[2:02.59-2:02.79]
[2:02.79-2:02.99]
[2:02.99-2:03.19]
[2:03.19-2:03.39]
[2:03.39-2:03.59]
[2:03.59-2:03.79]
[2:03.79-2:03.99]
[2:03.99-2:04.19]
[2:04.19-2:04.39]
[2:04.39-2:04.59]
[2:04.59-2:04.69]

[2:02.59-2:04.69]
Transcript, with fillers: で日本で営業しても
---
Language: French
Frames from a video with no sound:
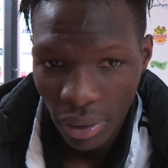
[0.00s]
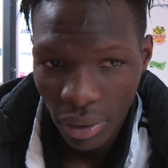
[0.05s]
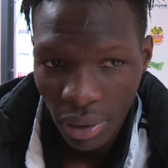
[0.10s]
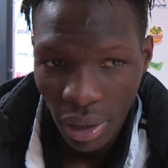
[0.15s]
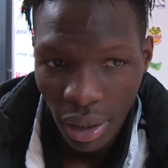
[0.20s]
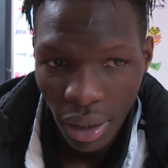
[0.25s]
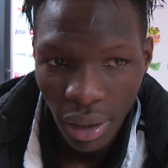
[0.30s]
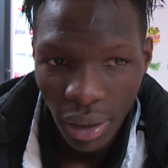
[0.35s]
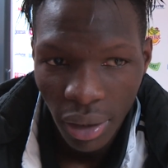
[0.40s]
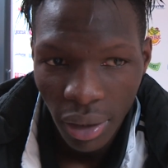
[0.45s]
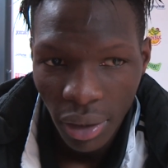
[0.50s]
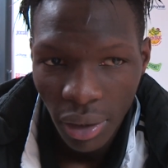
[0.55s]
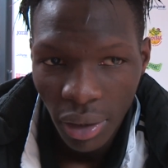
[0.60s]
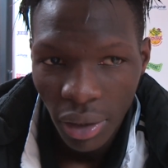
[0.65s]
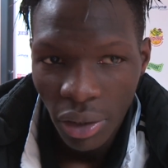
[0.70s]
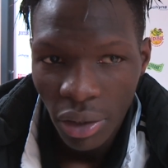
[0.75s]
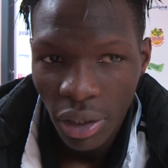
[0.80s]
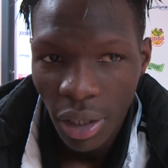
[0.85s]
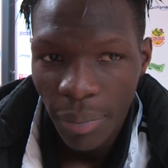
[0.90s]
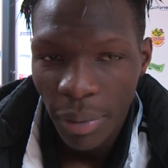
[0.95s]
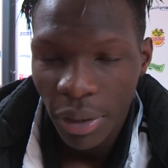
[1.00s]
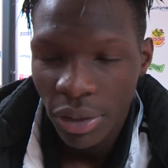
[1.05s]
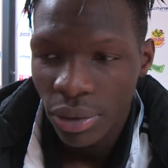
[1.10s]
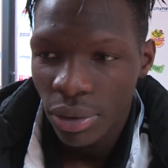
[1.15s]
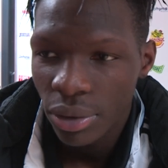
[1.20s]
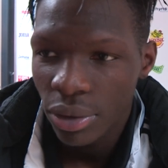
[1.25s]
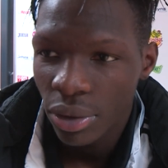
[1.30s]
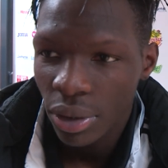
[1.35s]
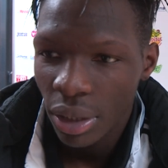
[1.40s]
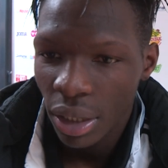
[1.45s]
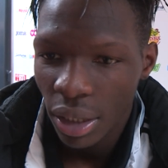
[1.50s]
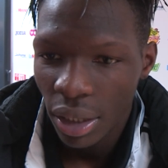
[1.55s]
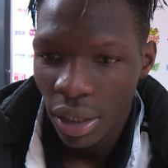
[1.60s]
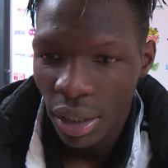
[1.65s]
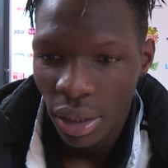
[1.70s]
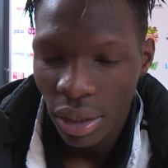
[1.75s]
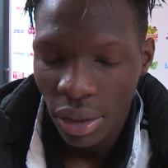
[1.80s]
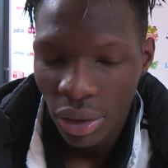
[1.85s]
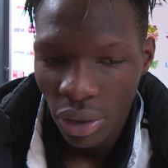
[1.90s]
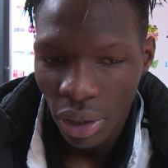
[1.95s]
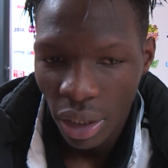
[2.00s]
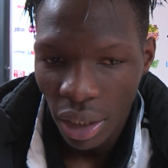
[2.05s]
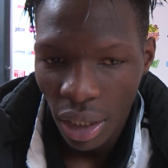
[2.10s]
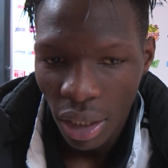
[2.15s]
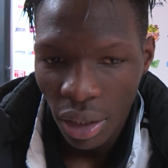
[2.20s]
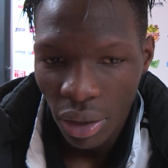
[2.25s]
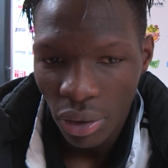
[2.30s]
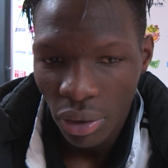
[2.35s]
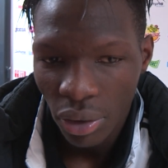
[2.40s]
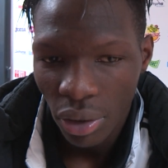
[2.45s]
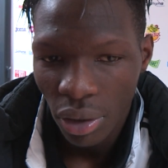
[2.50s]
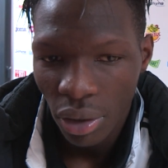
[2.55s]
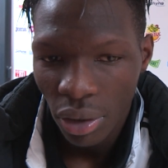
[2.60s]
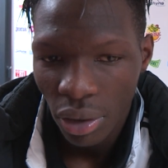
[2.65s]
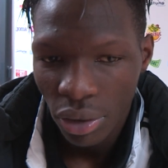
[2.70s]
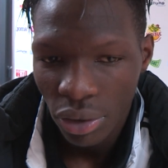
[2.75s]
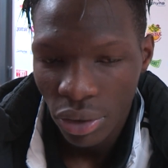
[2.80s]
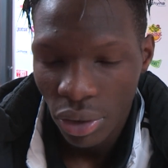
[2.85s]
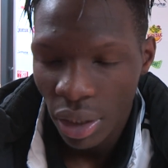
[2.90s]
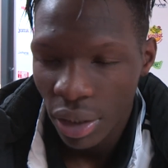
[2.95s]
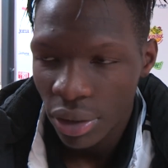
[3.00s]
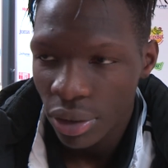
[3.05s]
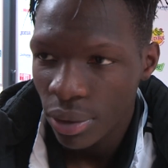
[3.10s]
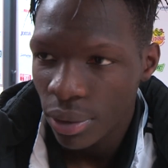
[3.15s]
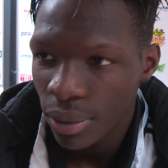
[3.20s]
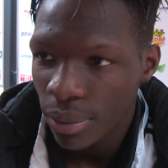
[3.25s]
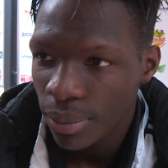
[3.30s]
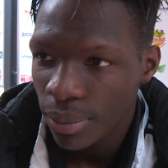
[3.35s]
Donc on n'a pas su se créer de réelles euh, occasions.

EXERCISE DETAILS:
Would you retype exactly the lines above, from the line with "[2:02.59-2:02.79]" to the line with "Transcript, with fillers: で日本で営業しても", with both end lines kept and nothing more?

THE ANSWER:
[2:02.59-2:02.79]
[2:02.79-2:02.99]
[2:02.99-2:03.19]
[2:03.19-2:03.39]
[2:03.39-2:03.59]
[2:03.59-2:03.79]
[2:03.79-2:03.99]
[2:03.99-2:04.19]
[2:04.19-2:04.39]
[2:04.39-2:04.59]
[2:04.59-2:04.69]

[2:02.59-2:04.69]
Transcript, with fillers: で日本で営業しても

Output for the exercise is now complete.